Décrocher sa licence en deux ans ou quatre ans, suivre à distance un cours spécifique dispensé dans une fac voisine… ce sera bientôt possible à l’université d’Artois, du Littoral et de Picardie. Ce trio va instaurer un nouveau système pour valider sa licence. Début en 2020.

À l'université de Picardie, comme à l'université d'Artois et celle du Littoral, les licences seront refondues.

À l’université de Picardie, comme à l’université d’Artois et celle du Littoral, les licences seront refondues. @Université de Picardie Jules-Verne

Les cours dans des amphis bondés devant un professeur qui débite son cours ? Un cliché de moins en moins vrai. La licence dans son format de six semestres ? Bientôt un lointain souvenir dans les universités d’Artois, du Littoral et de Picardie. En 2020, ce trio concrétisera son projet de licence compétences en réseau (LCeR). En clair, il refondra le système et les modalités pour décrocher le diplôme. Le but : améliorer la réussite en licence.

La fin des unités d’enseignement

La formation ne sera plus découpée en semestres et en unités d’enseignement (UE) mais en blocs de compétences. « Il n’y aura plus de différences entre la licence généraliste et la licence professionnelle, complète Sabine Duhamel, vice-présidente en charge de la formation à l’université du Littoral. Mais la recherche de stages sera toujours possible. »

Une durée à choisir

Avant de s’engager en licence, l’étudiant signera un contrat d’études. Il choisira la durée de sa formation (deux, trois ans, quatre ans voire plus ?) ou comment il validera ses blocs de compétence (cours en direct ou par visioconférence, formation à distance, en situation professionnelle…). Il sera épaulé par des enseignants et des conseillers d’orientation. « Le contrat d’études pourra évoluer au fil du temps », précise Christophe Bident, vice-président en charge de la formation à l’université de Picardie.

Un public plus large

Le projet présente un double avantage. Les universités pourront brasser un public plus large, allant du lycéen aux salariés. « S’il le souhaite, un lycéen pourra valider des compétences numériques ou linguistiques », illustre Sabine Duhamel.

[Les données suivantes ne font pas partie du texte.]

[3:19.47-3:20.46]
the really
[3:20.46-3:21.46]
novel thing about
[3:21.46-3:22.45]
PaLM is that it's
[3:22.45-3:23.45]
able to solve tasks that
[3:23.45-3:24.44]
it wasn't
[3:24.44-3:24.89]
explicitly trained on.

Les salariés pourront quant à eux se former tout au long de leur vie, « à leur rythme ».

L’autre avantage, c’est qu’on pourra compléter sa formation avec des cours qui ne sont pas dispensés dans son université. « On aura la possibilité d’étudier les modules qui existent dans la fac voisine », ajoute Christophe Bident.

Recrutements à venir

Toutes ces démarches nécessiteront « un gros travail d’accompagnement ». Une mission qui fera partie des nouvelles prérogatives des enseignants. « Ils auront des décharges, c’est prévu dans le budget », fait savoir Christophe Bident. De nouvelles personnes (ingénieurs pédagogiques, techniciens audiovisuels, conseillers d’orientation) seront recrutées pour grossir les équipes.

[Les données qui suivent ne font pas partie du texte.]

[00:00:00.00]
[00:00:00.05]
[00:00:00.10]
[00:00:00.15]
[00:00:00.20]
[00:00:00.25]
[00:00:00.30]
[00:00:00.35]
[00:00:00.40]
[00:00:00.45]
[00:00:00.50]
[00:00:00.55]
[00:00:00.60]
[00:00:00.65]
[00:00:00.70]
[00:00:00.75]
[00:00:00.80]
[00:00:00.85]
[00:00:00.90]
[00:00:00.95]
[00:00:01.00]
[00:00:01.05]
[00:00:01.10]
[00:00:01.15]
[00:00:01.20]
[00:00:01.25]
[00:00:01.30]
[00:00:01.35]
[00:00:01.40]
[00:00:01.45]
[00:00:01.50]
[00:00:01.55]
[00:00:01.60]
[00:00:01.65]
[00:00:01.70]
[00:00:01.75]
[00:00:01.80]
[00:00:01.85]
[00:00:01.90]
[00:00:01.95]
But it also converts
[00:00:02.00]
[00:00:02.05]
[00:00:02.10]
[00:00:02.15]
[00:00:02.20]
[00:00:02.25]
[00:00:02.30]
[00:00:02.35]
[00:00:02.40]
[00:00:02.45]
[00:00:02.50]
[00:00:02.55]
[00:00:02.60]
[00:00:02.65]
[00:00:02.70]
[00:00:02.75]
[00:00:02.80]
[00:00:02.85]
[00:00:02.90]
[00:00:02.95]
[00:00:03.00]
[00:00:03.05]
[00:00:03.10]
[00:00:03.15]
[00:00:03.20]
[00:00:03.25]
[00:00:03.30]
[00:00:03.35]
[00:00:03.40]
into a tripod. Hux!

Mise en place entre 2020 et 2028

La LCeR va progressivement s’immiscer sur les quinze sites universitaires. Le changement sera amorcé dans les licences physique-chimie, en 2020. Avant de trouver son prolongement dans les formations en sciences, technologies et santé (STS) en 2023 ; en sciences humaines et sociales (SHS) en 2024 ; en arts, lettres et langues (ALL) en 2026 ; en droit, économie et gestion en 2028.

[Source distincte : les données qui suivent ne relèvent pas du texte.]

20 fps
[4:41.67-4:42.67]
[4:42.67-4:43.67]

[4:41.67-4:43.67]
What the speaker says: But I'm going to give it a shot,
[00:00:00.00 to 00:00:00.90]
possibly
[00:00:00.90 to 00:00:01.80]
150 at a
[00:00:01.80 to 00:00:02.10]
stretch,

Une enveloppe de 12,5 millions d’euros sur dix ans

Tous ces changements seront financés par une enveloppe de 12,5 millions d’euros, qui sera attribuée par le gouvernement sur dix ans. Le trio d’universités a répondu à l’appel à projets « Nouveaux cursus à l’université ». Le projet de LCeR a obtenu le troisième financement le plus élevé.